[SOLVED] Debug symbols [Archive]

WitchCraft

February 18th, 2008, 03:02 PM

Hi! Question:

If i have a ELF file on Linux (or PE file on Windows respectively), which includes some functions, eg. function1, function2, function3 then i can read out these function's address using the "nm <executable filename>" command. However, as far as i know, this only works if the file was compiled with debug symbols.

Now my question: if i compile the file to NOT use debug symbols, does this change the address of the functions? I mean, is the address of the function in the release compile equal to the address of the function in the debug compile ?

I would first have supposed that this is not the case, but i just saw that the debug info is at the end of the file, so I wounder whether this leaves the rest intact ("as is")...

Zugzwang

February 18th, 2008, 03:53 PM

Normally, the release version is compiled with compiler optimizations switched on while that is normally not the case for the debug version. At least in this case the answer is clearly no.

WitchCraft

February 18th, 2008, 04:58 PM

Thanks, for optimization that's correct, so for optimized release executables the question is answered.
What about compiled without optimization? And what about debug compile with the same optimization flags set?

WitchCraft

February 18th, 2008, 10:42 PM

bump

stroyan

February 18th, 2008, 11:20 PM

Basic information about symbol addresses is present without -g debug mode.
The -g debug information is more complete than what nm uses.
The symbol table that nm uses is striped off by 'ld -s' or the strip command.
Compiling with and without -g can result in exactly the same function addresses.
I just verified that here.

$ cc -o bench bench.c -lrt; nm bench > bench.nm
$ cc -g -o bench_debug bench.c -lrt; nm bench_debug > bench_debug.nm
$ cmp bench.nm bench_debug.nm
$ cc -O2 -o bench_O2 bench.c -lrt; nm bench_O2 > bench_O2.nm
$ cc -O2 -g -o bench_O2_debug bench.c -lrt; nm bench_O2_debug > bench_O2_debug.nm
$ cmp bench_O2.nm bench_O2_debug.nm
But I wouldn't count on the symbols always being the same.
Another compiler might change code generation when using -g.

WitchCraft

February 18th, 2008, 11:51 PM

Basic information about symbol addresses is present without -g debug mode.
The -g debug information is more complete than what nm uses.
The symbol table that nm uses is striped off by 'ld -s' or the strip command.
Compiling with and without -g can result in exactly the same function addresses.
I just verified that here.

$ cc -o bench bench.c -lrt; nm bench > bench.nm
$ cc -g -o bench_debug bench.c -lrt; nm bench_debug > bench_debug.nm
$ cmp bench.nm bench_debug.nm
$ cc -O2 -o bench_O2 bench.c -lrt; nm bench_O2 > bench_O2.nm
$ cc -O2 -g -o bench_O2_debug bench.c -lrt; nm bench_O2_debug > bench_O2_debug.nm
$ cmp bench_O2.nm bench_O2_debug.nm
But I wouldn't count on the symbols always being the same.
Another compiler might change code generation when using -g.

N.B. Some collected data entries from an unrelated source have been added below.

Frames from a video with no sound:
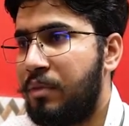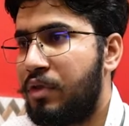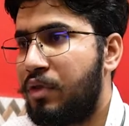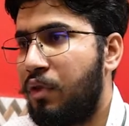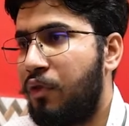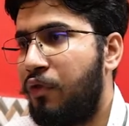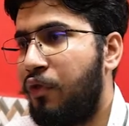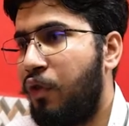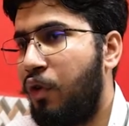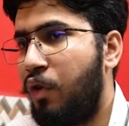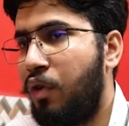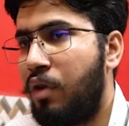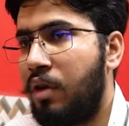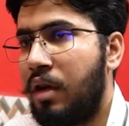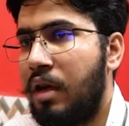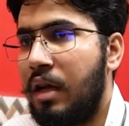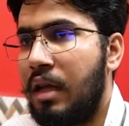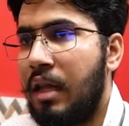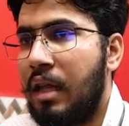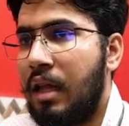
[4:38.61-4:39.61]
So for
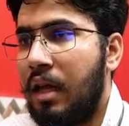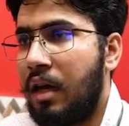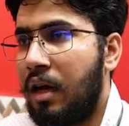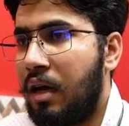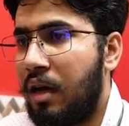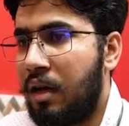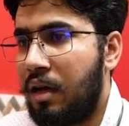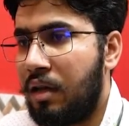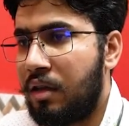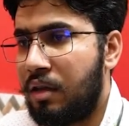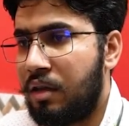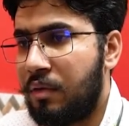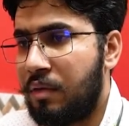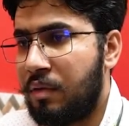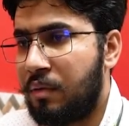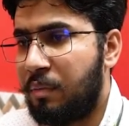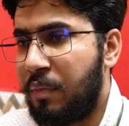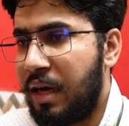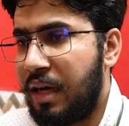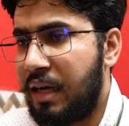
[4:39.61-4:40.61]

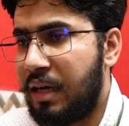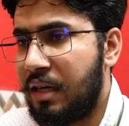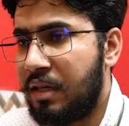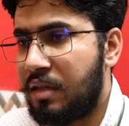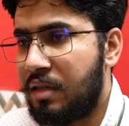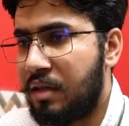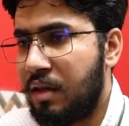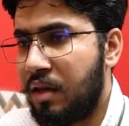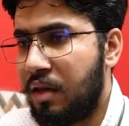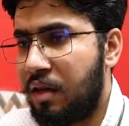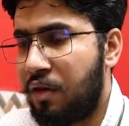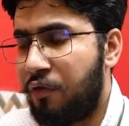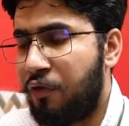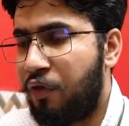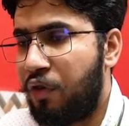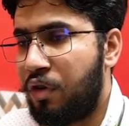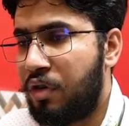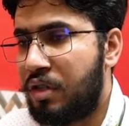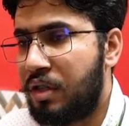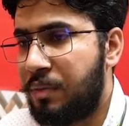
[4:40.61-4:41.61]

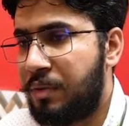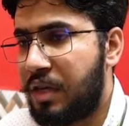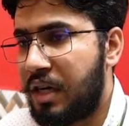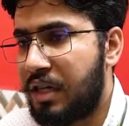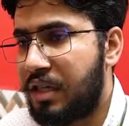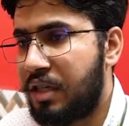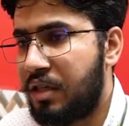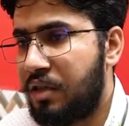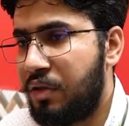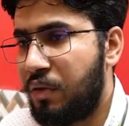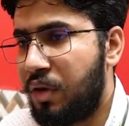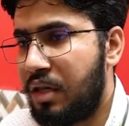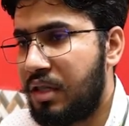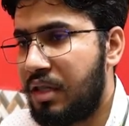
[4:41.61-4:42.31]
for subtraction you are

Very interesting, so you confirm that i just found a convenient way of getting the function offsets without using a modified executable - i can just recompile a duplicate with the appropriate options, get the symbols from there, and use them in the original without symbols without modifying that executable - if i have the sourcecode of the application ;-)

aks44

February 19th, 2008, 12:01 AM

Very interesting, so you confirm that i just found a convenient way of getting the function offsets without using a modified executable - i can just recompile a duplicate with the appropriate options, get the symbols from there, and use them in the original without symbols without modifying that executable - if i have the sourcecode of the application ;-)
Just curious... what would be the whole point of that?

As a side note: as long as it's not documented, you can't count on it... ;)

WitchCraft

February 19th, 2008, 12:16 AM

Just curious... what would be the whole point of that?

As a side note: as long as it's not documented, you can't count on it... ;)
Well, but I can assume that it's correct on my machine. And if it changes/proofs incorrect, I will realize it, sooner or later. That's enough for me.

The point is: if you do a CRC / MD5 checksum on a executable WITH debug symbols, then the checksum is different from the checksum of the very same executable WITHOUT debug symbols.

So it can be detected that you modified the executable. And I don't want this.

stroyan

February 19th, 2008, 12:38 AM

I couldn't quite follow what you said about the checksum.
It seems that this similarity between files might be useful if you have a program that core dumped.
You could rebuild the program the same way, except for adding -g and linking it unstripped.
Then you could use the unstripped debug version with the original core file.
You could use md5sum or cmp between the original program and a stripped version of your new debuggable program to confirm that they are identical except for the addition of the symbol and debug information that strip will remove.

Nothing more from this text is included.